Exclude the pictures and reproduce the remaining data exactly as written.

==== RAW DATA ====

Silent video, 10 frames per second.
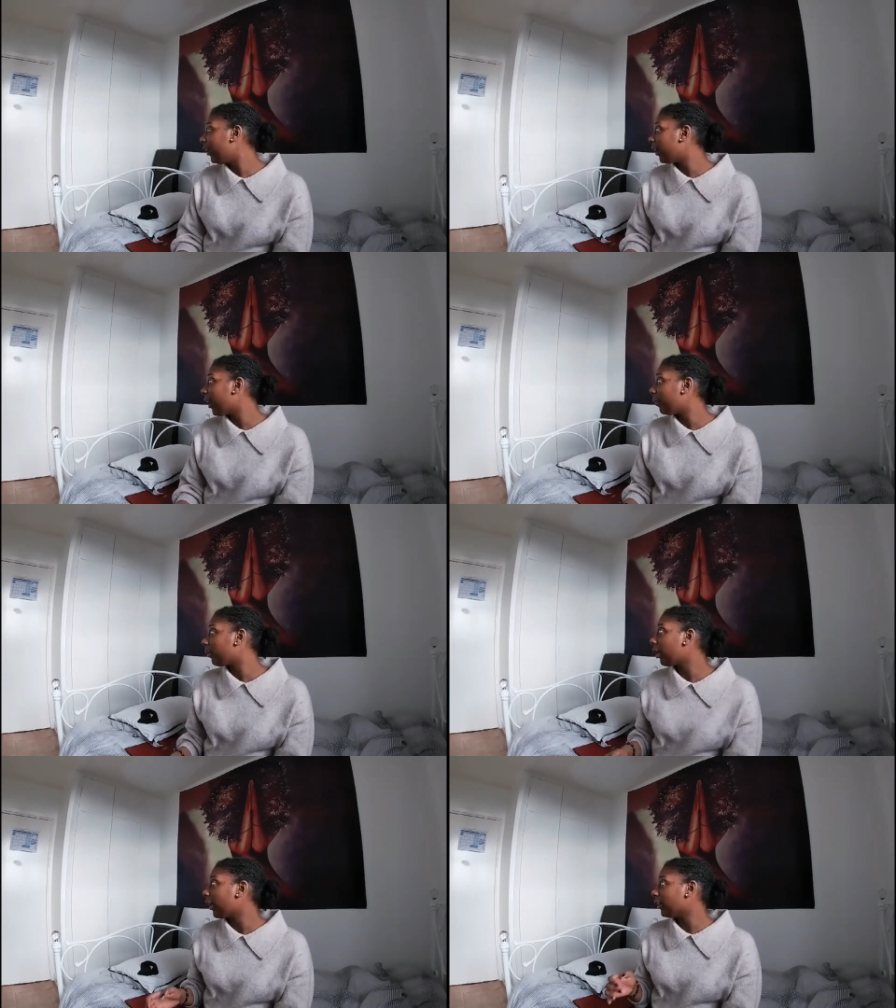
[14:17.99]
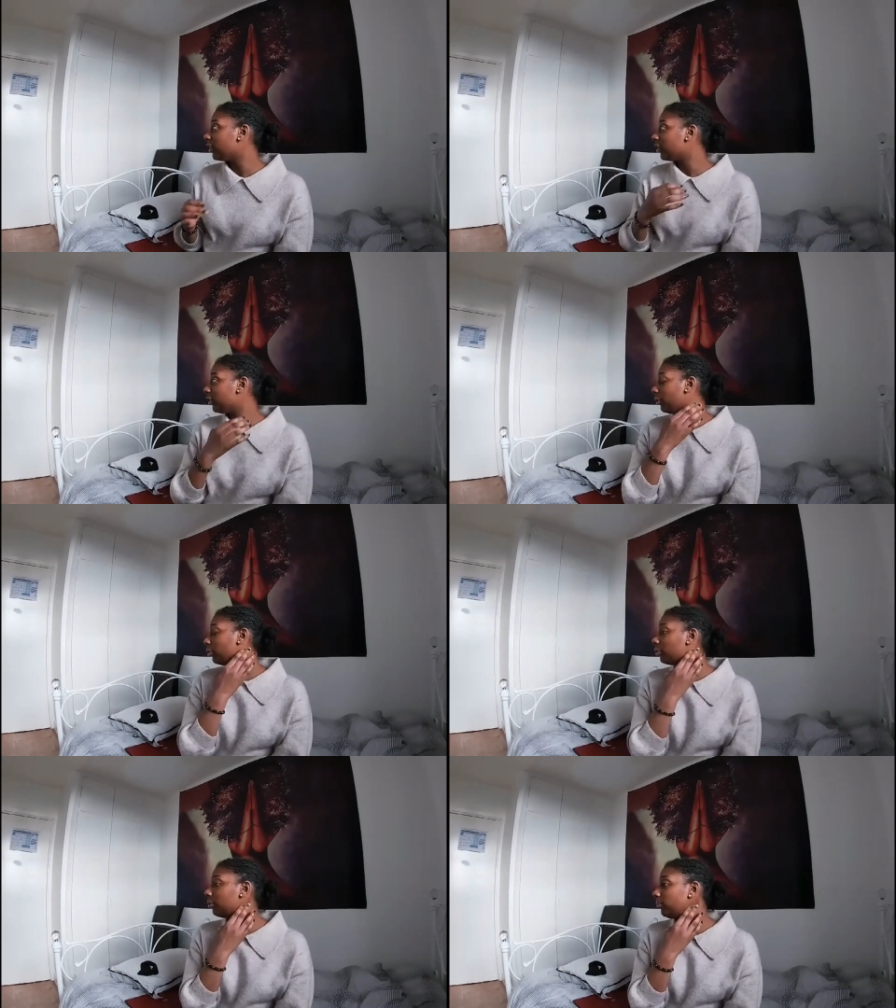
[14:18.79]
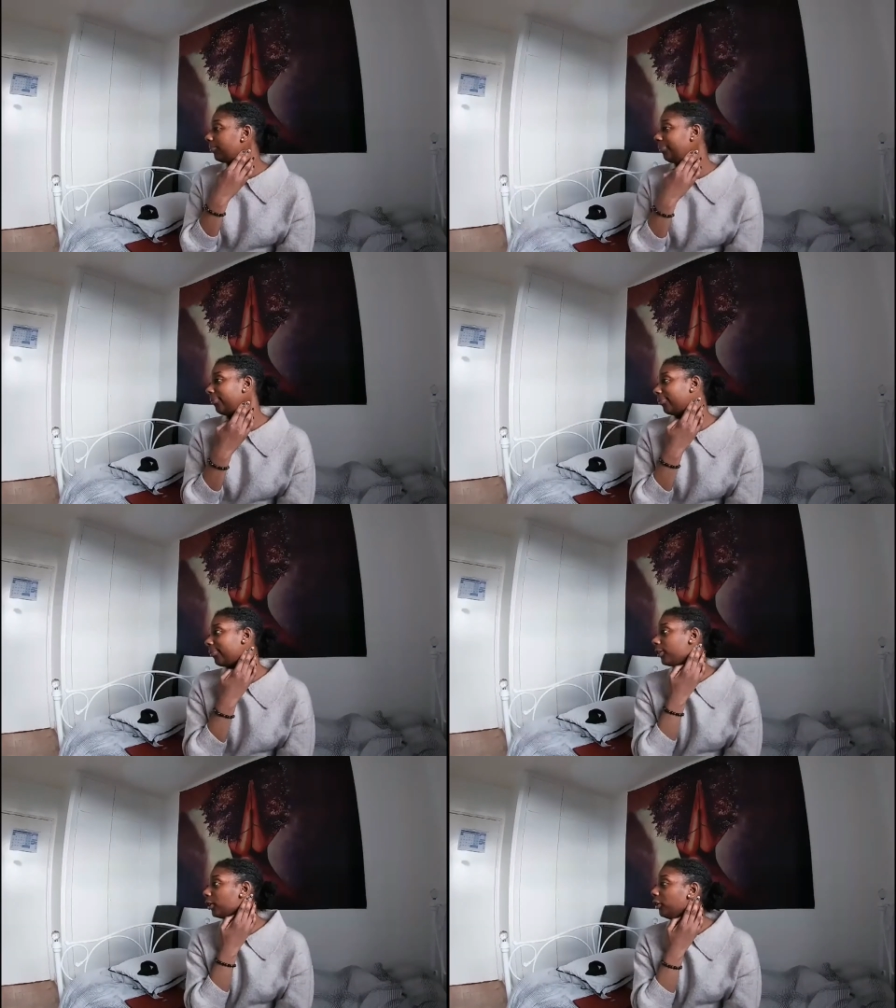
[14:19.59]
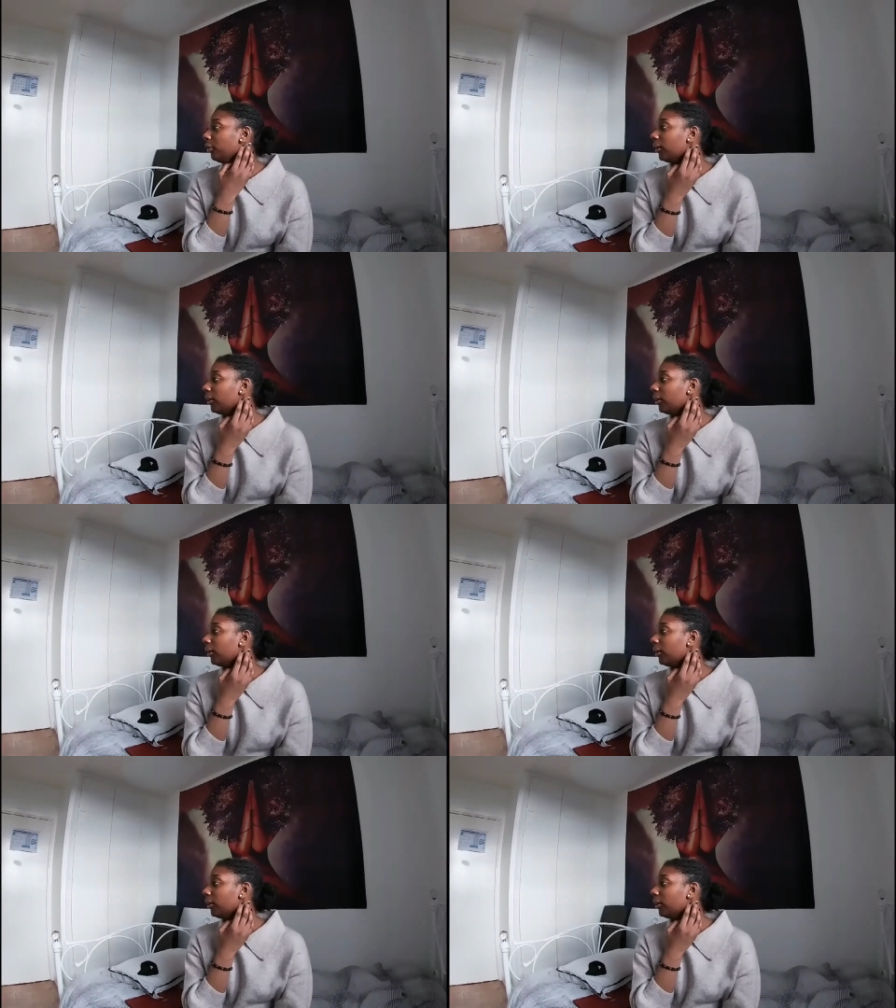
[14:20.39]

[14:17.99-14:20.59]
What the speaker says: am going to do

====

- [EXERCISE ANSWER]
Silent video, 10 frames per second.
[14:17.99]
[14:18.79]
[14:19.59]
[14:20.39]

[14:17.99-14:20.59]
What the speaker says: am going to do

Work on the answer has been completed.